Neutralisation du VIH-1 par les anticorps anti-gp120
Dans l'équipe s'intéressant à l'infection par le VIH, Quentin Sattentau se consacre plus particulièrement aux étapes de fixation à la molécule CD4 située à la surface cellulaire et de fusion du virus . L'action conjuguée de deux glycoprotéines (gp120 et gp41), insérées dans la membrane de la cellule virale, se trouve à la source de l'infection de la cellule cible par le VIH-1:
- la gp120, protéine globulaire de structure mal connue, est essentielle pour la fixation du virus sur la molécule CD4 et sur les corécepteurs de la cellule,
- la gp41 déclenche la fusion entre les membranes de la cellule virale et de la cellule infectée.
Il existe chez l'homme des anticorps dirigés contre la gp120, certains sont neutralisants c'est-à-dire qu'ils empêchent l'infection. En effet, dans une étude récente aux Etats-Unis, l'injection d'anticorps neutralisants à une souris démontrait un effet protecteur, mais le mécanisme de neutralisation demeurait inconnu.

Depuis de nombreuses années, de nombreux tests ont été réalisés pour connaître l'action d'anticorps neutralisant dans la fixation sur la cellule cible. Ces expériences ont utilisé la gp120 soluble c'est-à-dire dissociée du virus, se présentant en forme monomère. Or, cette forme ne constitue pas une représentation réelle du virus car la gp120 existe à l'état naturel en trimère sur la cellule virale. De plus, l'affinité entre la gp120 et la molécule CD4 s'avère totalement différente selon qu'elle se présente en monomère ou trimère. Forte dans le cas de monomère, elle devient plus faible dans le cas de trimère. En plus, d'une affinité moins élevée entre la gp120 et CD4, la forme trimère induit un nombre de sites d'interaction beaucoup plus important que dans le cas de monomère. En effet, à la surface du virus, il existe environ 70trimères de gp120 donc 210molécules.

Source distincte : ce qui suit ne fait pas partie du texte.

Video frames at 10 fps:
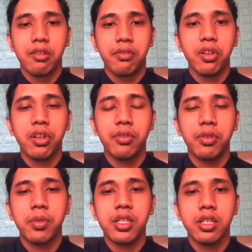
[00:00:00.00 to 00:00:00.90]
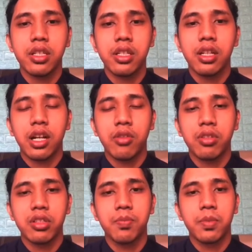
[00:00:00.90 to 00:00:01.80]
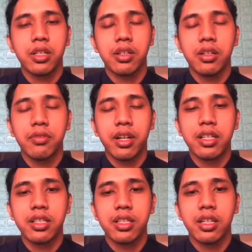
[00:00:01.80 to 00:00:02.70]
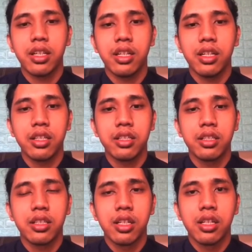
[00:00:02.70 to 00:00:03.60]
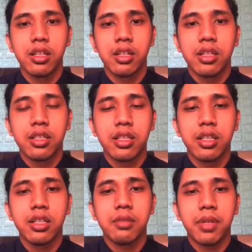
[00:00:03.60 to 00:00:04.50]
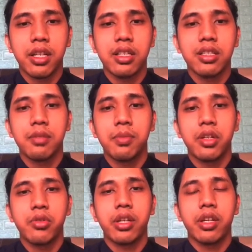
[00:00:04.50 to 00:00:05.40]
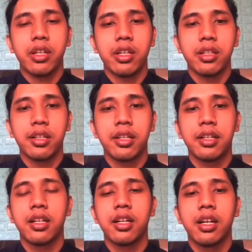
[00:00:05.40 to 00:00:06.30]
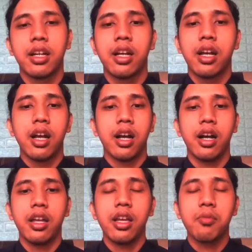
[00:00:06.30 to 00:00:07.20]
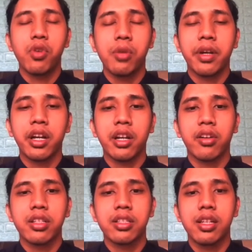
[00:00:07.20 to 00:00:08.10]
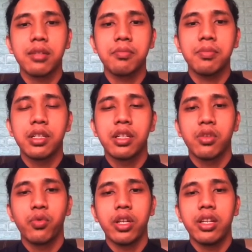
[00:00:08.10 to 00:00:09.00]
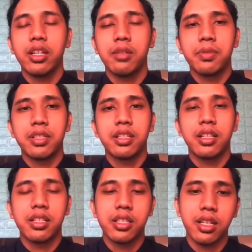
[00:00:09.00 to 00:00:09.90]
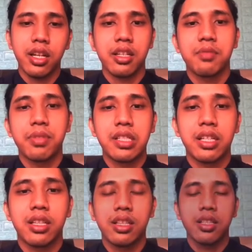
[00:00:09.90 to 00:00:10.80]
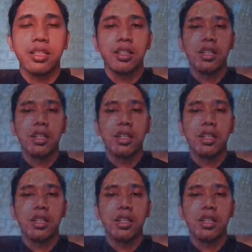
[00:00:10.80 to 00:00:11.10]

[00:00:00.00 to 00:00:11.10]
For your information, our supervisor is Sir Mat Nizam bin Udin. I am Muhammad Khairul Aslam. We lead the presentation as presenter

Pour mieux comprendre le mécanisme de neutralisation, Sophie Ugolini, dans l'équipe de Quentin Sattentau, réalise des tests avec une particule virale portant la gp120 en trimère. Des anticorps anti-gp120 sont introduits dans la solution, ils réagissent avec la gp120 contenue à la surface du virus. L'ensemble est mis en présence de cellules. La quantité de virus fixés sur les cellules s'évalue indirectement de la façon suivante: quand le virus bourgeonne, il incorpore des protéines HLA-DR. Il suffit donc de placer des anticorps anti-HLA-DR fluorescents dans la solution pour mettre en évidence le virus. Ces anticorps seront détectés par cytométrie en flux. La méthode est interdite mais, on ne peut détecter le virus directement à partir d'anticorps anti-gp120 car en plus de la gp120 fixée sur le virus, on détecterait la gp120 soluble (dissociée naturellement du virus) restant dans la solution.

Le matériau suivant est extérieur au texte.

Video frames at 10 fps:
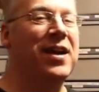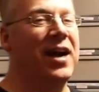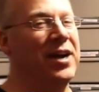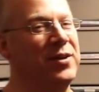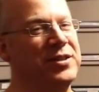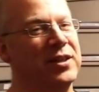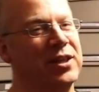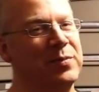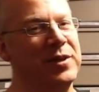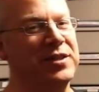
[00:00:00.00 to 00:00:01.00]
I know he's a
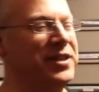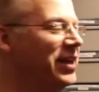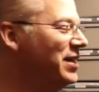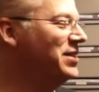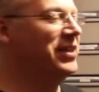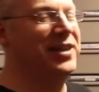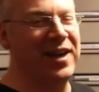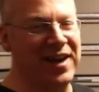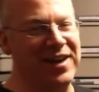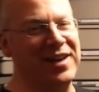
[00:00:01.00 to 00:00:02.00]
little bit skittish. He
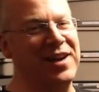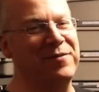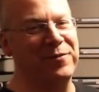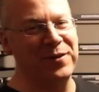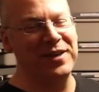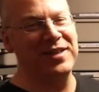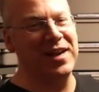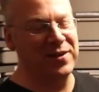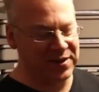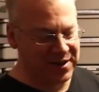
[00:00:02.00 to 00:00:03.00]
kind of got freaked
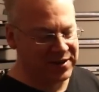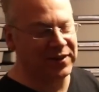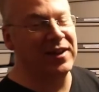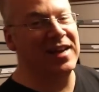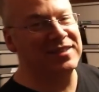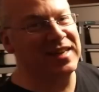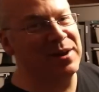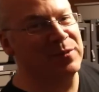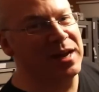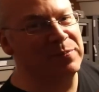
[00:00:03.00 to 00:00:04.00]
out the last
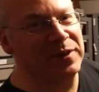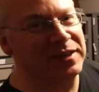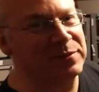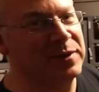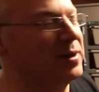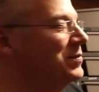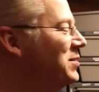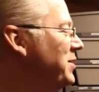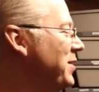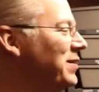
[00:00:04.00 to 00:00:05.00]
time when I picked him up.
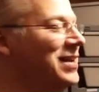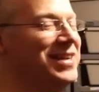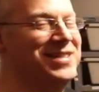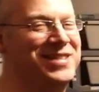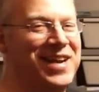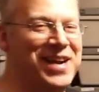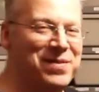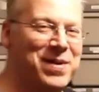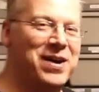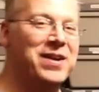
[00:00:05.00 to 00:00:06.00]
So let's take
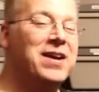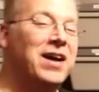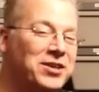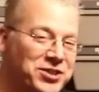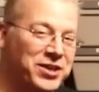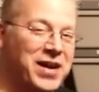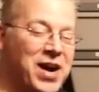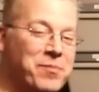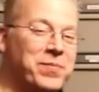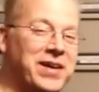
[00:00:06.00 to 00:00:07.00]
him out. I'll show you
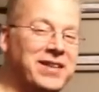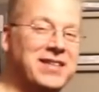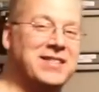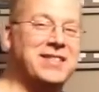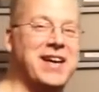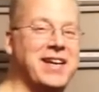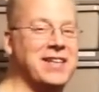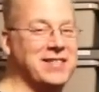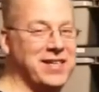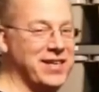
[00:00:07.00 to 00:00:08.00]
how big this snake is.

Le résultat de ces tests permet de décrire, pour la première fois, la liaison spécifique existant entre la gp120 trimère et la molécule CD4 sur la cellule. Il révèle un phénomène inattendu: tous les anticorps anti-gp120 testés inhibent la fixation du virus. Ce fait s'avère d'autant plus imprévisible que: d'une part certains de ces anticorps associés à la gp120 soluble ne bloquent pas sa fixation. et d'autre part, jusqu'à maintenant, on pensait que les anticorps spécifiques de la boucle V3 inhibaient au niveau de la fusion or ce test le contredit. La boucle V3 consiste en une région particulière de la gp120. De plus, la période où les anticorps neutralisants agissent est maintenant déterminée: c'est l'étape de fixation.

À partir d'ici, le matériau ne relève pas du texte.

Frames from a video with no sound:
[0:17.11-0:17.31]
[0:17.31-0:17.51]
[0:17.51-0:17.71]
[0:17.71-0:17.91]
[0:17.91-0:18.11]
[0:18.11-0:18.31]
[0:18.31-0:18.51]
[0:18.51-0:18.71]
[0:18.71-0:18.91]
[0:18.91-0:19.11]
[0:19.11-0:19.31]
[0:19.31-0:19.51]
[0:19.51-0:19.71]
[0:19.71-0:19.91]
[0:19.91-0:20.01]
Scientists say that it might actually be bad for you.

Sophie Ugolini a observé ce phénomène avec deux souches de laboratoire, c'est une première étape. La vision de cette équipe va plus loin: "Si on sélectionne une ou deux régions de la gp120 qui sont des cibles pour les anticorps neutralisant et qui sont bien conservées entre les différentes souches du VIH, on pourrait envisager de faire un vaccin. Il faut cependant isoler ces sites du reste de la molécule" déclare Quentin Sattentau. Pour atteindre un tel objectif, il faudra franchir de nombreuses étapes, la première étant de réaliser les mêmes tests avec des isolats primaires ou des isolats cliniques.